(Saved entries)
Start of Block

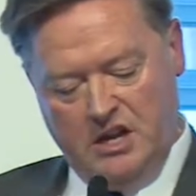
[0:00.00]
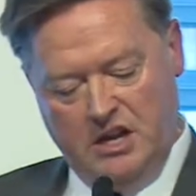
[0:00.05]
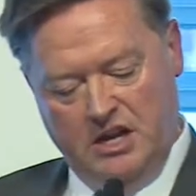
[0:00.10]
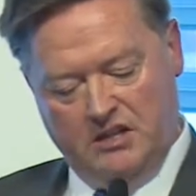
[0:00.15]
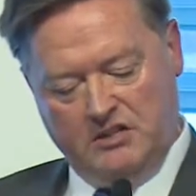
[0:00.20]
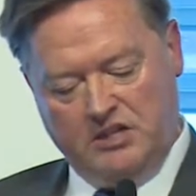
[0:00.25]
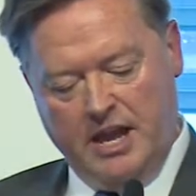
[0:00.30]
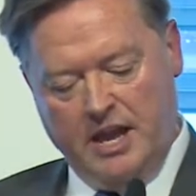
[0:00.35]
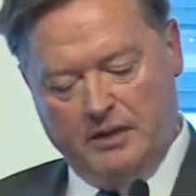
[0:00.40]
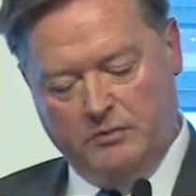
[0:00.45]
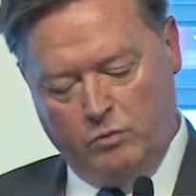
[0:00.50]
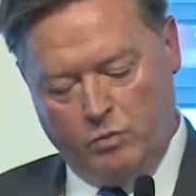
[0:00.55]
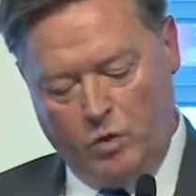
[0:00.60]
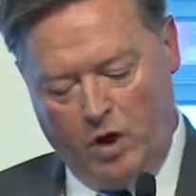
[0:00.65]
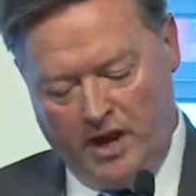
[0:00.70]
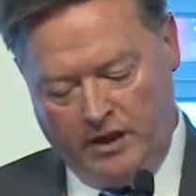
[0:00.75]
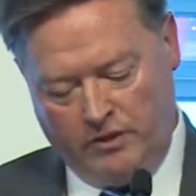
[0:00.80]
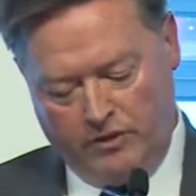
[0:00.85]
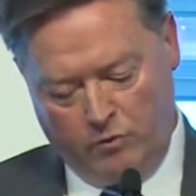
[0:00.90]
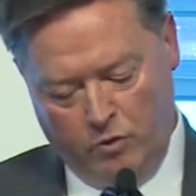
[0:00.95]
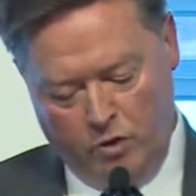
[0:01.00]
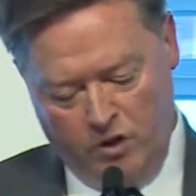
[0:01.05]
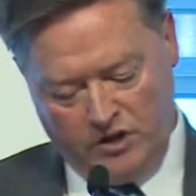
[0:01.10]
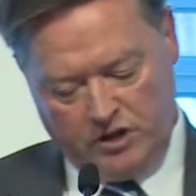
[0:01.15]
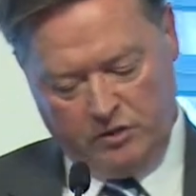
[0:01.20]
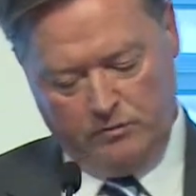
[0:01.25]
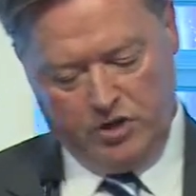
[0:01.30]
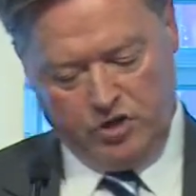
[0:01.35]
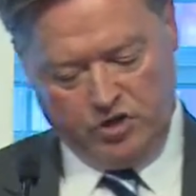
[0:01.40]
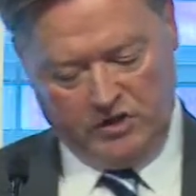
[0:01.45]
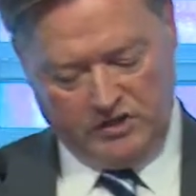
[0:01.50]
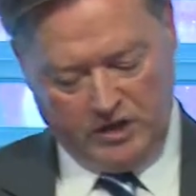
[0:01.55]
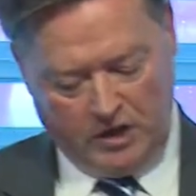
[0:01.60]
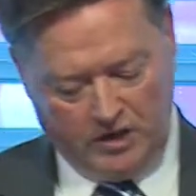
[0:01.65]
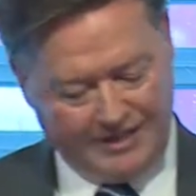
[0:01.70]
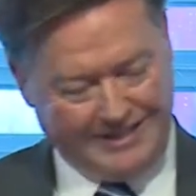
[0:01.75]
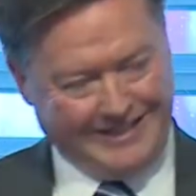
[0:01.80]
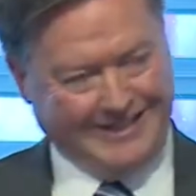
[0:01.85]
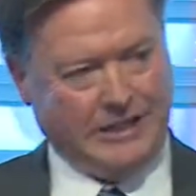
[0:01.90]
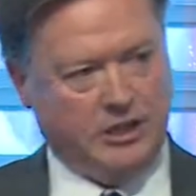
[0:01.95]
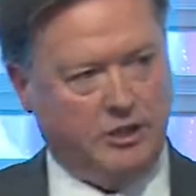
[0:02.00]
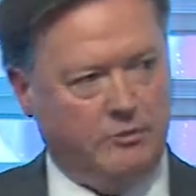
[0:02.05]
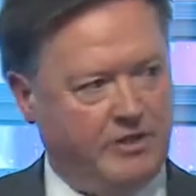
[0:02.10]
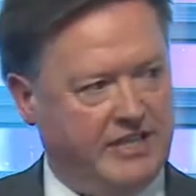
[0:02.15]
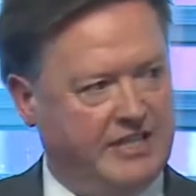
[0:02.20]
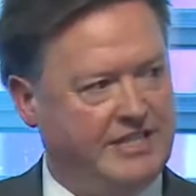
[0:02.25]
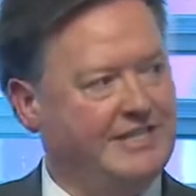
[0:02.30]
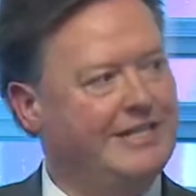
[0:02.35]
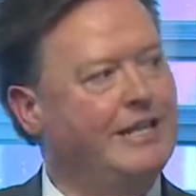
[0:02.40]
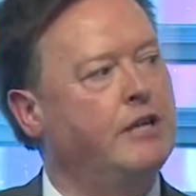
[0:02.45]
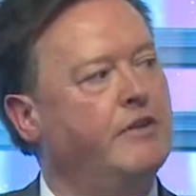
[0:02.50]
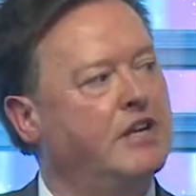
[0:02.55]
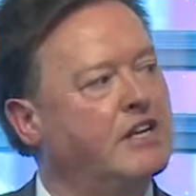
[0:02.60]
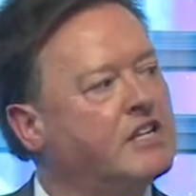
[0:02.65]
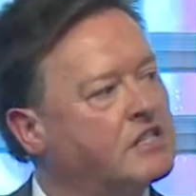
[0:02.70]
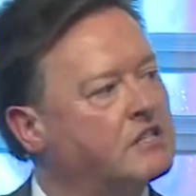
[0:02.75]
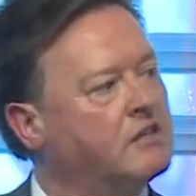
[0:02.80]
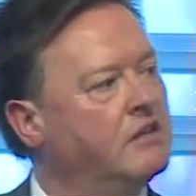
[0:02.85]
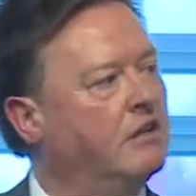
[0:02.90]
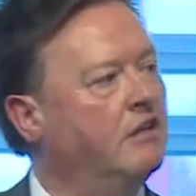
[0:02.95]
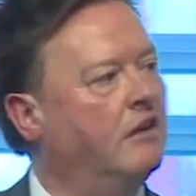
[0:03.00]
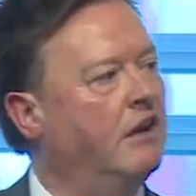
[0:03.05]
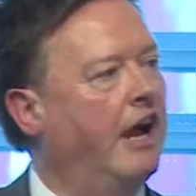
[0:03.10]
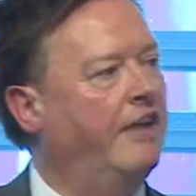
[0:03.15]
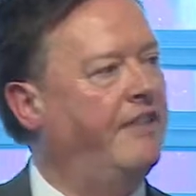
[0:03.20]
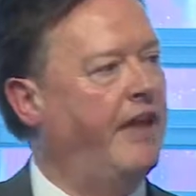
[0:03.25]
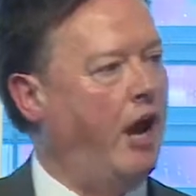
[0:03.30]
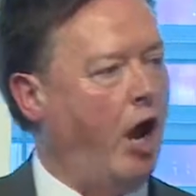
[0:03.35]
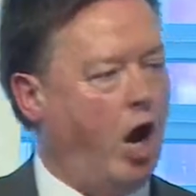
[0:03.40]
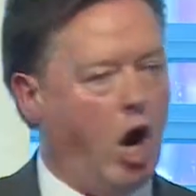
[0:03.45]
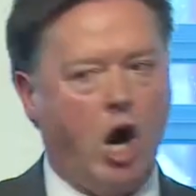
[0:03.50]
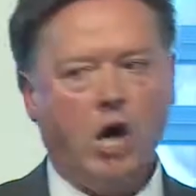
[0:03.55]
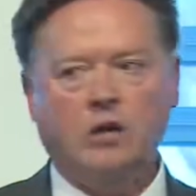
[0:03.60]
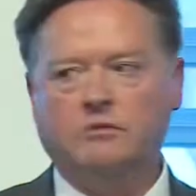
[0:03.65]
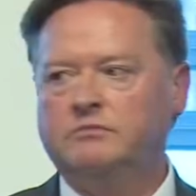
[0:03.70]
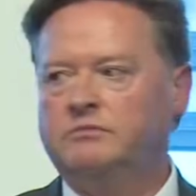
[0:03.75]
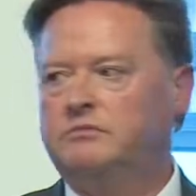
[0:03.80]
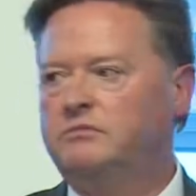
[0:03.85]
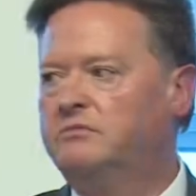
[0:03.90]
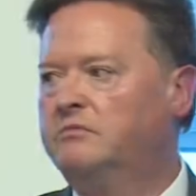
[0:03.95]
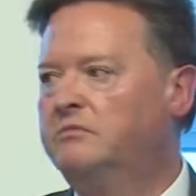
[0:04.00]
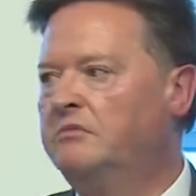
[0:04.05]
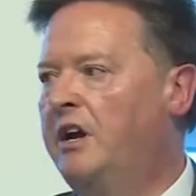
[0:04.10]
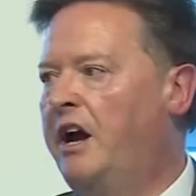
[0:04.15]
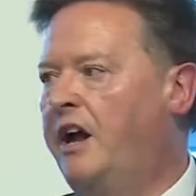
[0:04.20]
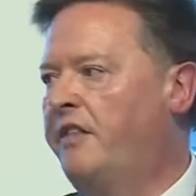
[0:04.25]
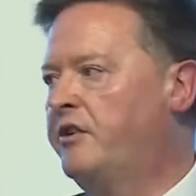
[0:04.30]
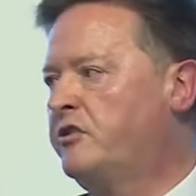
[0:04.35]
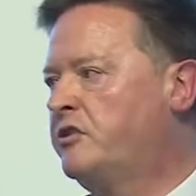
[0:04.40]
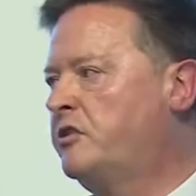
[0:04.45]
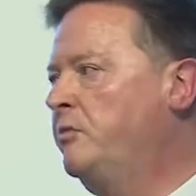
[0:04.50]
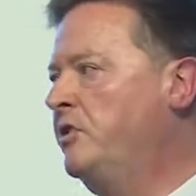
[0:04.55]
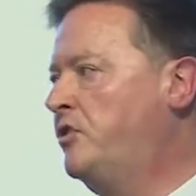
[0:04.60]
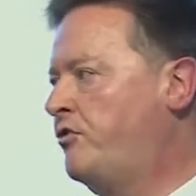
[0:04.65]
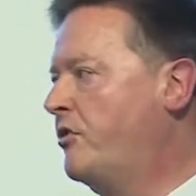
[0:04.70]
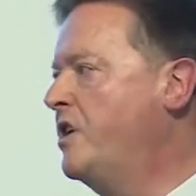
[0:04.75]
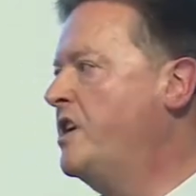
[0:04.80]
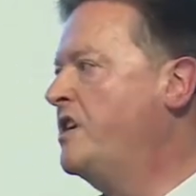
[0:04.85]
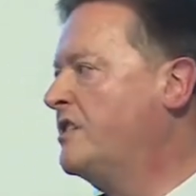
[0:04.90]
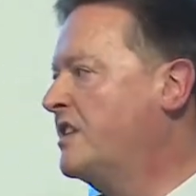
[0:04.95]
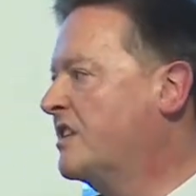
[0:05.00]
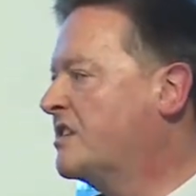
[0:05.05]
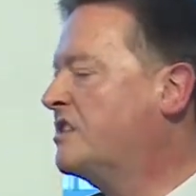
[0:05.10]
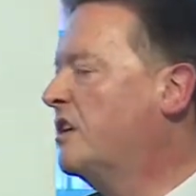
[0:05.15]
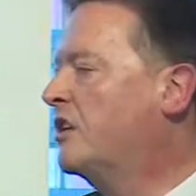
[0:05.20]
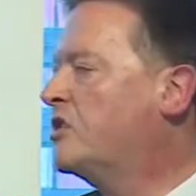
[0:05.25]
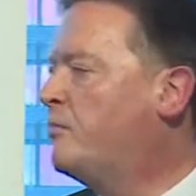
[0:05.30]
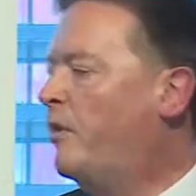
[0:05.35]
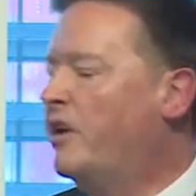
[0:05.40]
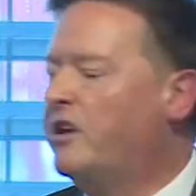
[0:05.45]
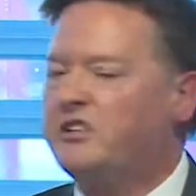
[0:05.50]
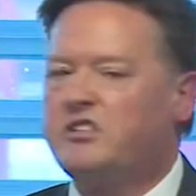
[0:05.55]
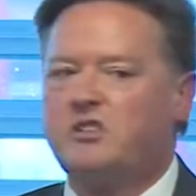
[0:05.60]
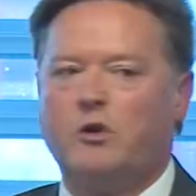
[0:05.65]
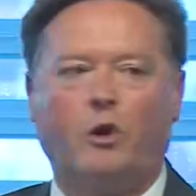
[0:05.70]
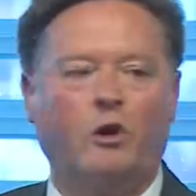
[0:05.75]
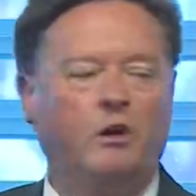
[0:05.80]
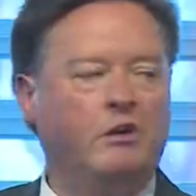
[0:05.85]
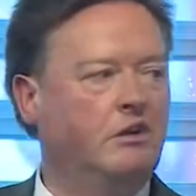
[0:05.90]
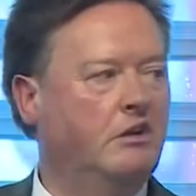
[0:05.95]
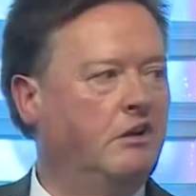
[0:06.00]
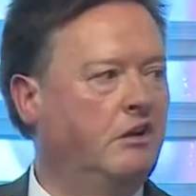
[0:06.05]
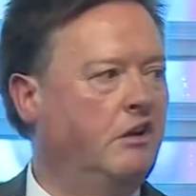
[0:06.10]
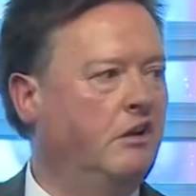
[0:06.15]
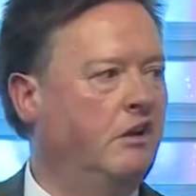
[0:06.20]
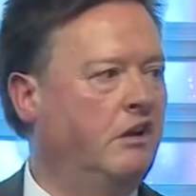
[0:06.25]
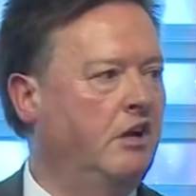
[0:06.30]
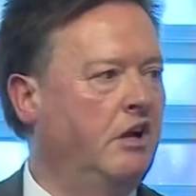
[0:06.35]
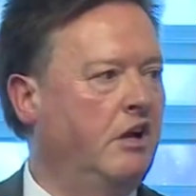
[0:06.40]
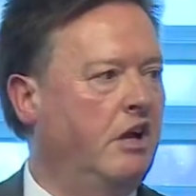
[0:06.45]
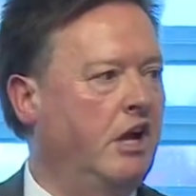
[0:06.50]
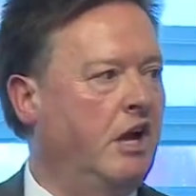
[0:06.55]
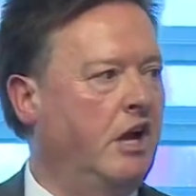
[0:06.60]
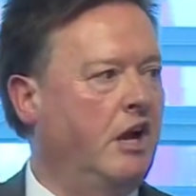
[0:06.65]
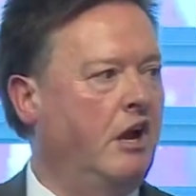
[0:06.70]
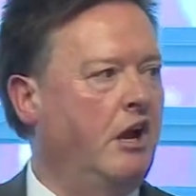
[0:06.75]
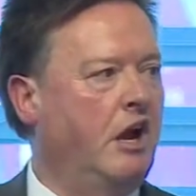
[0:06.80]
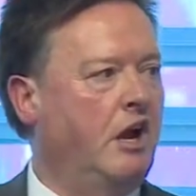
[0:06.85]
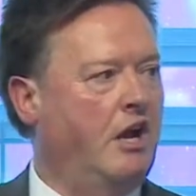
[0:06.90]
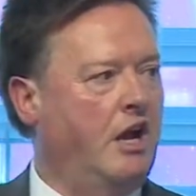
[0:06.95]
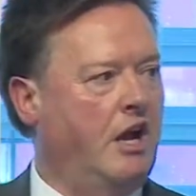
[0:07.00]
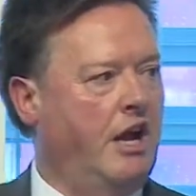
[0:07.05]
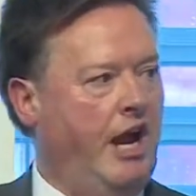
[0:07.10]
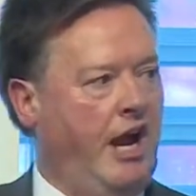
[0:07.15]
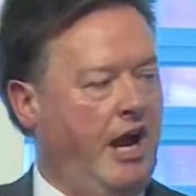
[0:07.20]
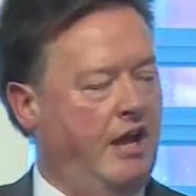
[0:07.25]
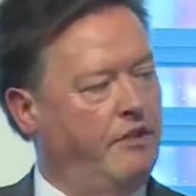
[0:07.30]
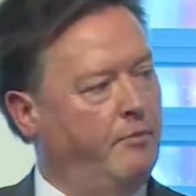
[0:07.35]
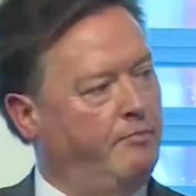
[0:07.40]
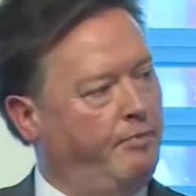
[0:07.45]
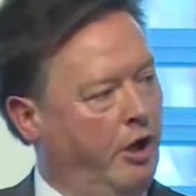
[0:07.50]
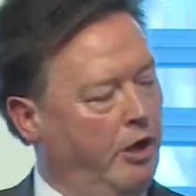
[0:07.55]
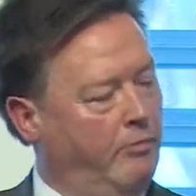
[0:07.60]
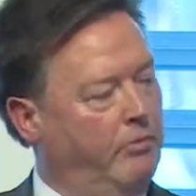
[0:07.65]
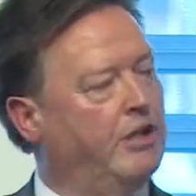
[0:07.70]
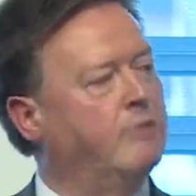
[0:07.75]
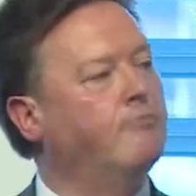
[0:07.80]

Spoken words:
is that while the Royal Commissions are terribly serious, and they are, and they're to be treated as such by us all, in the public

End of Block

TASK ITEM:
Print all of the records shown above exactly, leaving out each picture.

ANSWER SECTION:
[0:00.00]
[0:00.05]
[0:00.10]
[0:00.15]
[0:00.20]
[0:00.25]
[0:00.30]
[0:00.35]
[0:00.40]
[0:00.45]
[0:00.50]
[0:00.55]
[0:00.60]
[0:00.65]
[0:00.70]
[0:00.75]
[0:00.80]
[0:00.85]
[0:00.90]
[0:00.95]
[0:01.00]
[0:01.05]
[0:01.10]
[0:01.15]
[0:01.20]
[0:01.25]
[0:01.30]
[0:01.35]
[0:01.40]
[0:01.45]
[0:01.50]
[0:01.55]
[0:01.60]
[0:01.65]
[0:01.70]
[0:01.75]
[0:01.80]
[0:01.85]
[0:01.90]
[0:01.95]
[0:02.00]
[0:02.05]
[0:02.10]
[0:02.15]
[0:02.20]
[0:02.25]
[0:02.30]
[0:02.35]
[0:02.40]
[0:02.45]
[0:02.50]
[0:02.55]
[0:02.60]
[0:02.65]
[0:02.70]
[0:02.75]
[0:02.80]
[0:02.85]
[0:02.90]
[0:02.95]
[0:03.00]
[0:03.05]
[0:03.10]
[0:03.15]
[0:03.20]
[0:03.25]
[0:03.30]
[0:03.35]
[0:03.40]
[0:03.45]
[0:03.50]
[0:03.55]
[0:03.60]
[0:03.65]
[0:03.70]
[0:03.75]
[0:03.80]
[0:03.85]
[0:03.90]
[0:03.95]
[0:04.00]
[0:04.05]
[0:04.10]
[0:04.15]
[0:04.20]
[0:04.25]
[0:04.30]
[0:04.35]
[0:04.40]
[0:04.45]
[0:04.50]
[0:04.55]
[0:04.60]
[0:04.65]
[0:04.70]
[0:04.75]
[0:04.80]
[0:04.85]
[0:04.90]
[0:04.95]
[0:05.00]
[0:05.05]
[0:05.10]
[0:05.15]
[0:05.20]
[0:05.25]
[0:05.30]
[0:05.35]
[0:05.40]
[0:05.45]
[0:05.50]
[0:05.55]
[0:05.60]
[0:05.65]
[0:05.70]
[0:05.75]
[0:05.80]
[0:05.85]
[0:05.90]
[0:05.95]
[0:06.00]
[0:06.05]
[0:06.10]
[0:06.15]
[0:06.20]
[0:06.25]
[0:06.30]
[0:06.35]
[0:06.40]
[0:06.45]
[0:06.50]
[0:06.55]
[0:06.60]
[0:06.65]
[0:06.70]
[0:06.75]
[0:06.80]
[0:06.85]
[0:06.90]
[0:06.95]
[0:07.00]
[0:07.05]
[0:07.10]
[0:07.15]
[0:07.20]
[0:07.25]
[0:07.30]
[0:07.35]
[0:07.40]
[0:07.45]
[0:07.50]
[0:07.55]
[0:07.60]
[0:07.65]
[0:07.70]
[0:07.75]
[0:07.80]

Spoken words:
is that while the Royal Commissions are terribly serious, and they are, and they're to be treated as such by us all, in the public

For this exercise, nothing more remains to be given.